Ferme-la, Chérie ! // Rimer avec Nerval…

(Sur les rimes du poème : Delfica)

Mais ferme-la, Chérie, ravale ta romance !
Elle est par trop facile et sertie de vers blancs ;
Comment donner crédit à tes quatrains tremblants ?
Arrête de mentir, rime vrai, recommence.

Oublie ta comédie et ton mensonge immense ;
Tes fantasmagories me font grincer des dents !
Tu inventes des jeux beaucoup trop imprudents ;
Et dire que j’ai mis en ton sein ma semence !

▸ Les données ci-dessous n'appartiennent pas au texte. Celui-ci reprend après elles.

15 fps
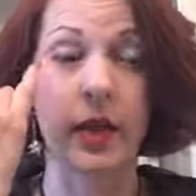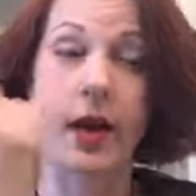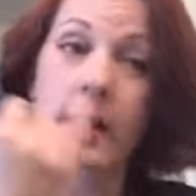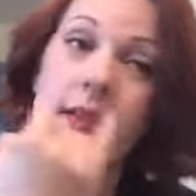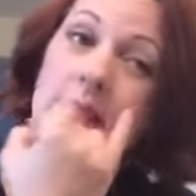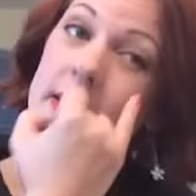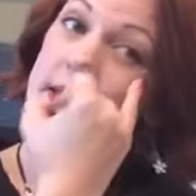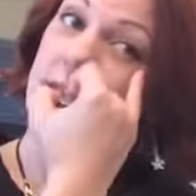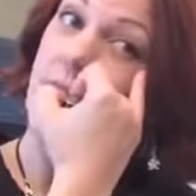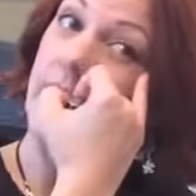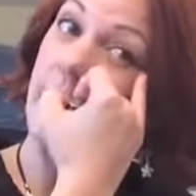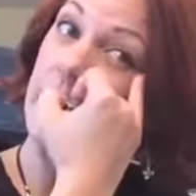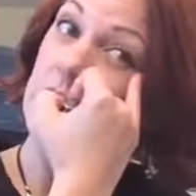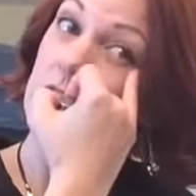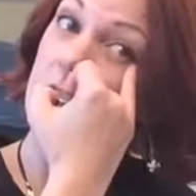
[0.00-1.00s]
on this side
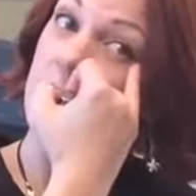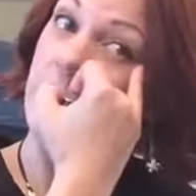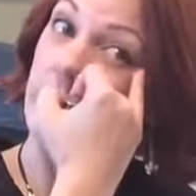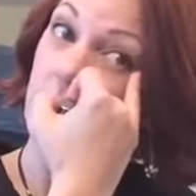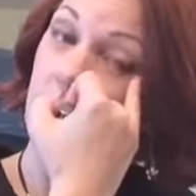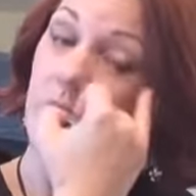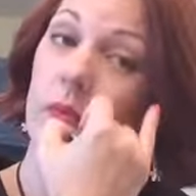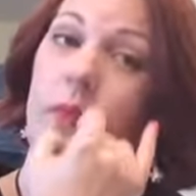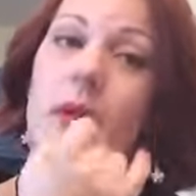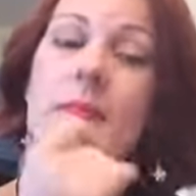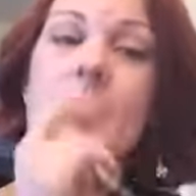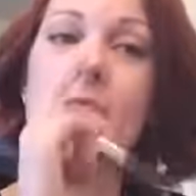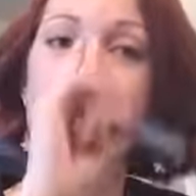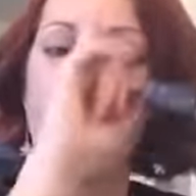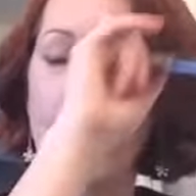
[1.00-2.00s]
actually, a little
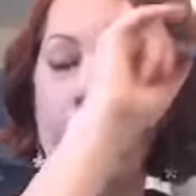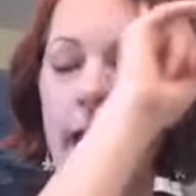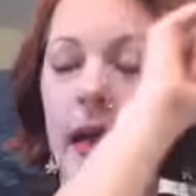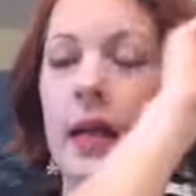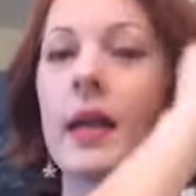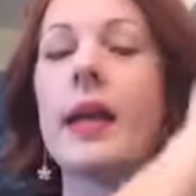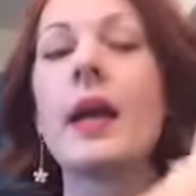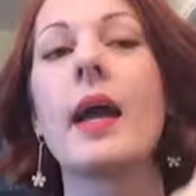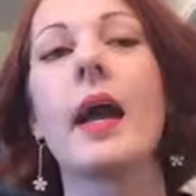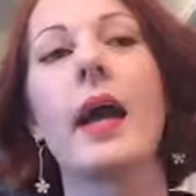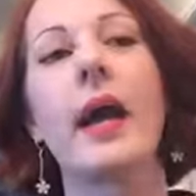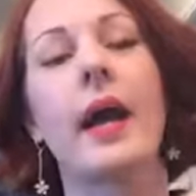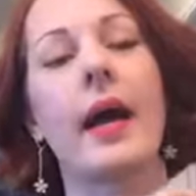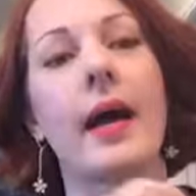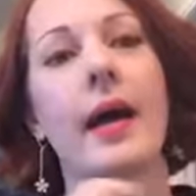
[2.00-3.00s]
weepy eye,
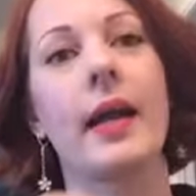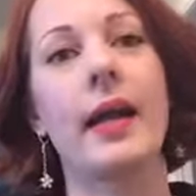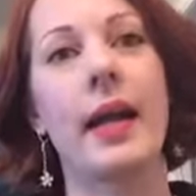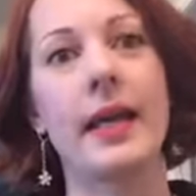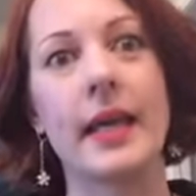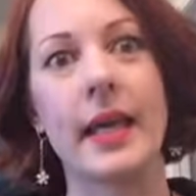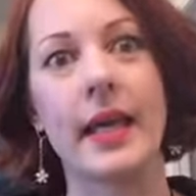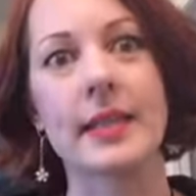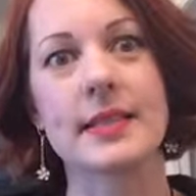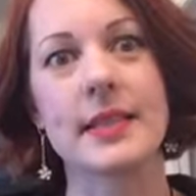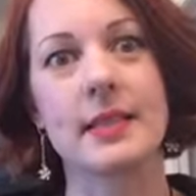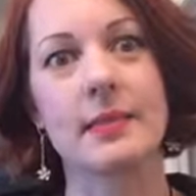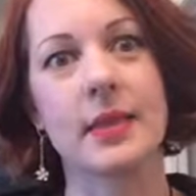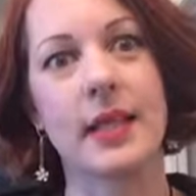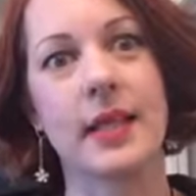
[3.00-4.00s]
and I can't
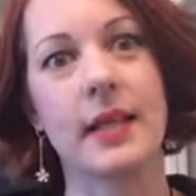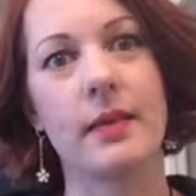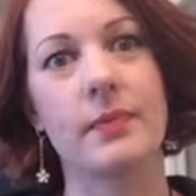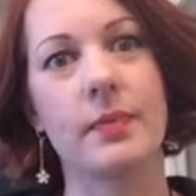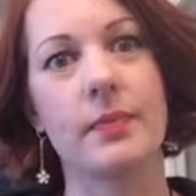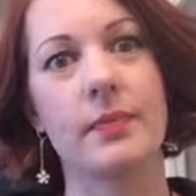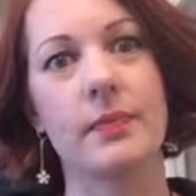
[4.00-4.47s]
seem to keep,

Tu me trompes sans cesse, à toute heure et toujours ;
J’ai vu clair dans ton jeu depuis les premiers jours,
Il n’était pas besoin d’un esprit prophétique…

Ton théâtre est si faux que j’en perds mon latin !
Tu me fais cocu, moi, avec ce Constantin —
Je vous ai vus baiser de nuit sous le Portique…

_________

Delfica

La connais-tu, Dafné, cette ancienne romance,
Au pied du sycomore, ou sous les lauriers blancs,
Sous l’olivier, le myrthe ou les saules tremblants,
Cette chanson d’amour… qui toujours recommence !

Reconnais-tu le Temple, au péristyle immense,
Et les citrons amers où s’imprimaient tes dents ?
Et la grotte, fatale aux hôtes imprudents,
Où du dragon vaincu dort l’antique semence.

Ils reviendront, ces dieux que tu pleures toujours !
Le temps va ramener l’ordre des anciens jours ;
La terre a tressailli d’un souffle prophétique…

Cependant la sibylle au visage latin
Est endormie encor sous l’arc de Constantin :
– Et rien n’a dérangé le sévère portique.